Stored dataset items
==*==

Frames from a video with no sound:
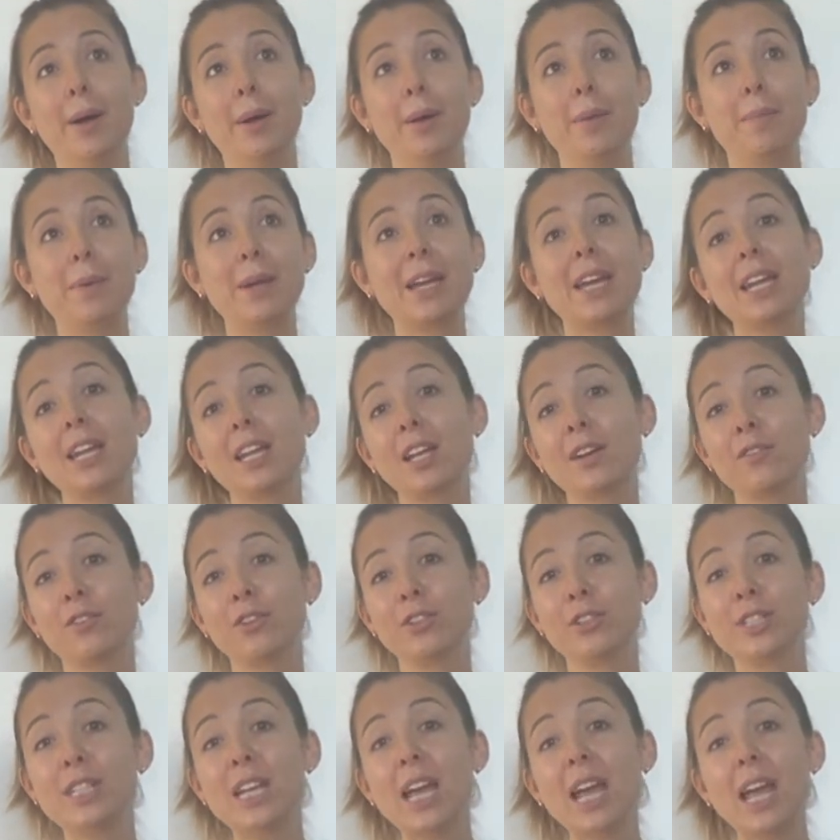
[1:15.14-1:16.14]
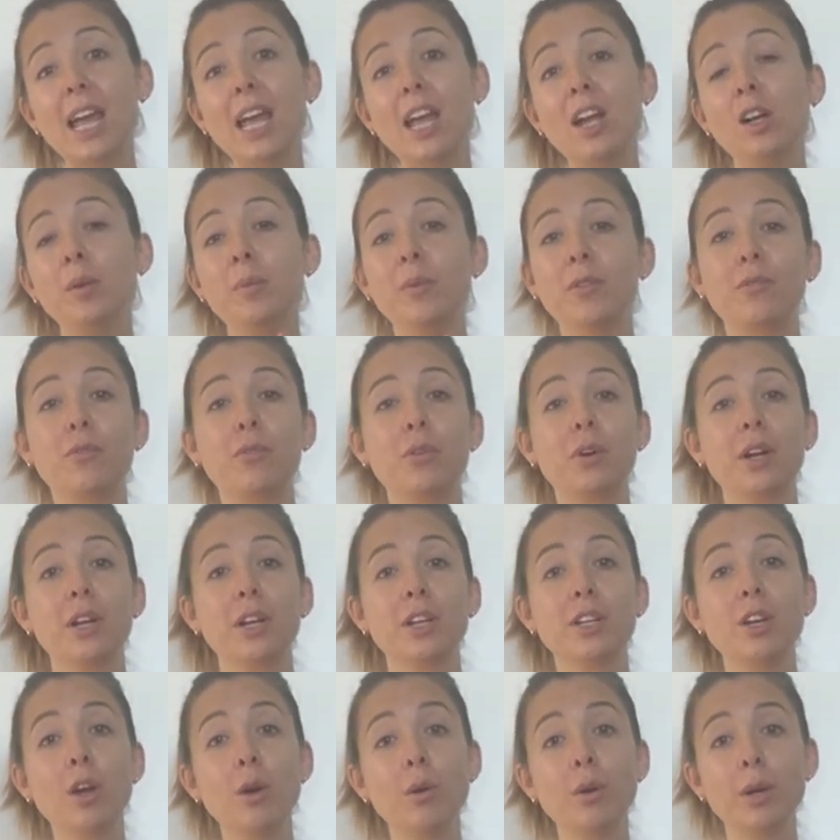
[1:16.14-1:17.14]
beginning of your day or before a
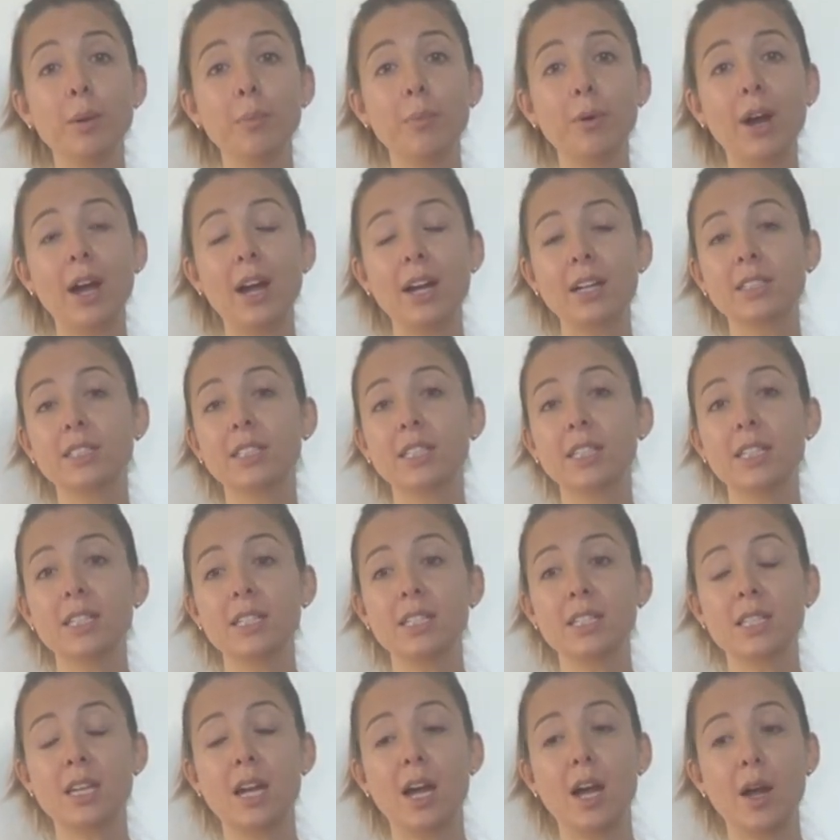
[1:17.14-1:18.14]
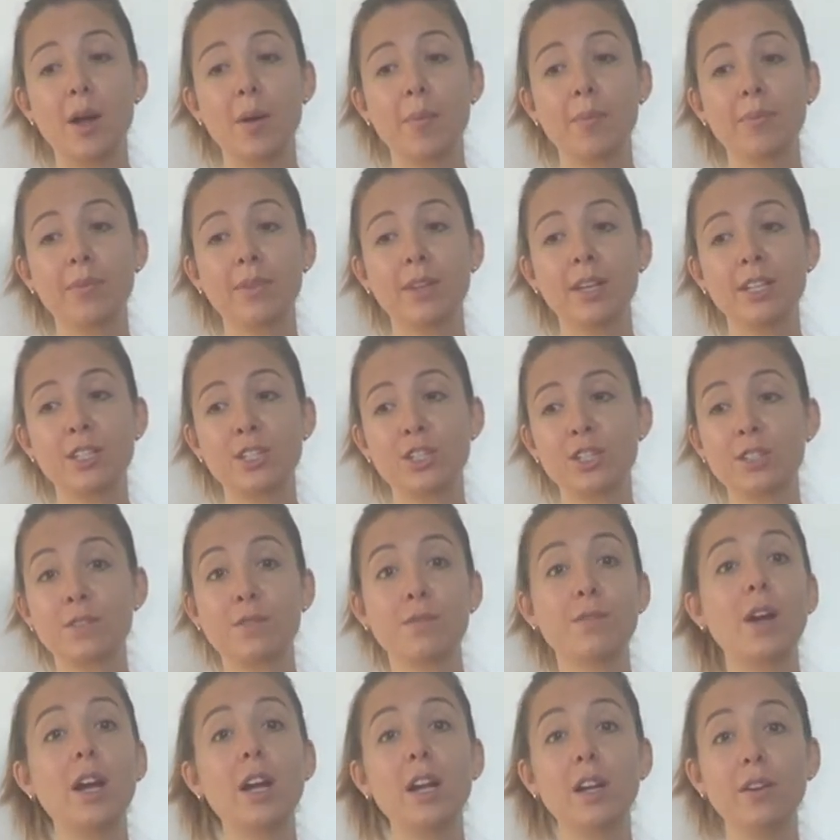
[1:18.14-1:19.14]
yoga practice, it's just
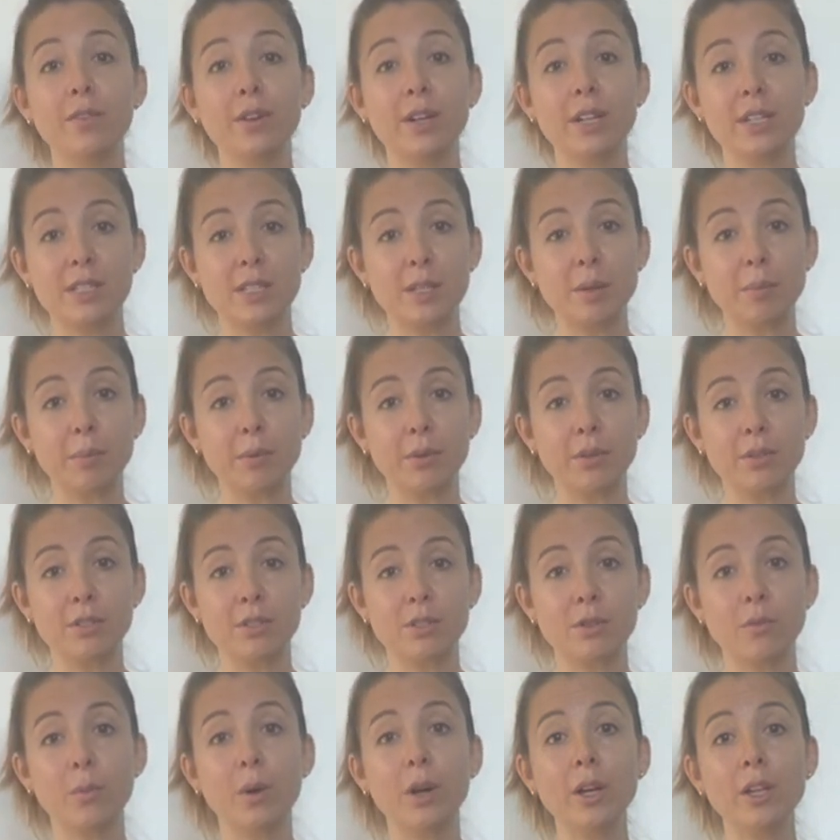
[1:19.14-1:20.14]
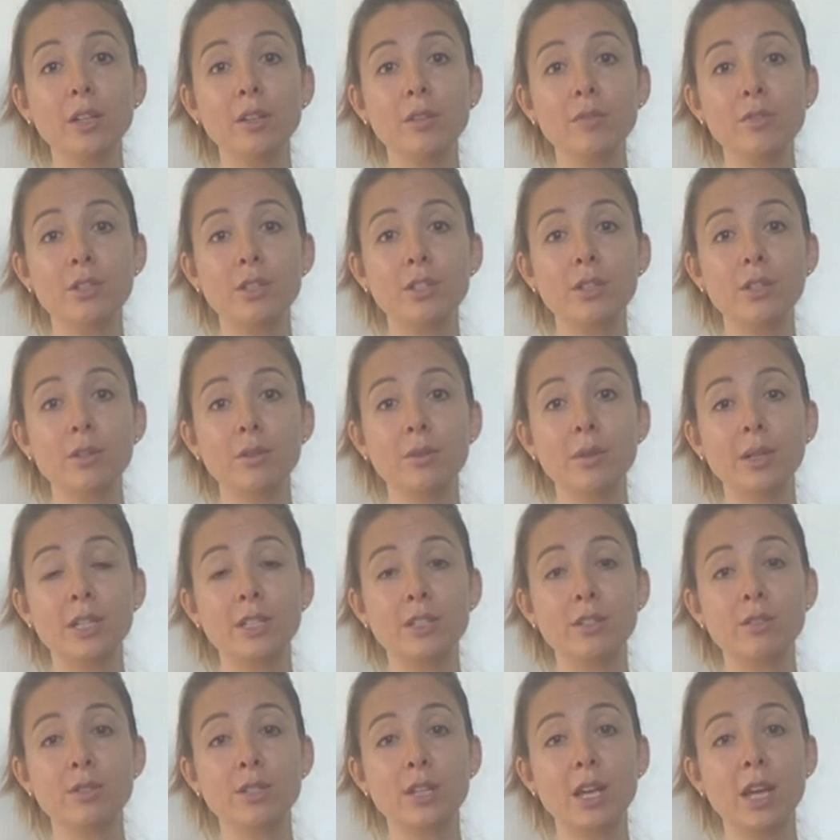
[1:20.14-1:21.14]
very, very simple. So what you do is
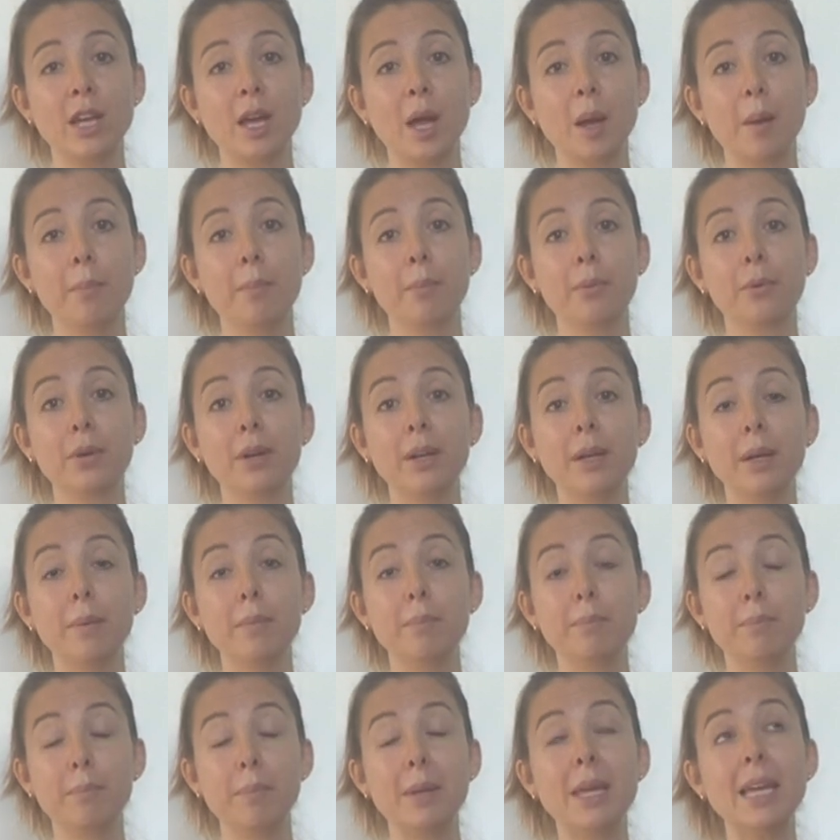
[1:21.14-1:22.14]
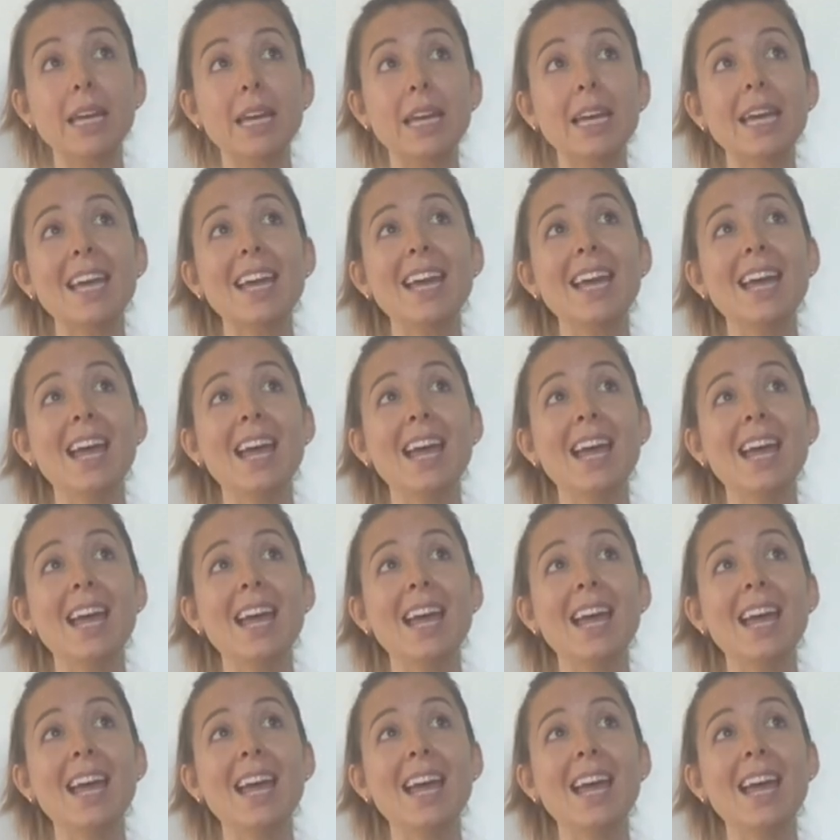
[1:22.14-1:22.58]
you take a big,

==*==

**What you have to do**.
Write out every record above exactly as it stands, but leave out the pictures.

**Your response**.
Frames from a video with no sound:
[1:15.14-1:16.14]
[1:16.14-1:17.14]
beginning of your day or before a
[1:17.14-1:18.14]
[1:18.14-1:19.14]
yoga practice, it's just
[1:19.14-1:20.14]
[1:20.14-1:21.14]
very, very simple. So what you do is
[1:21.14-1:22.14]
[1:22.14-1:22.58]
you take a big,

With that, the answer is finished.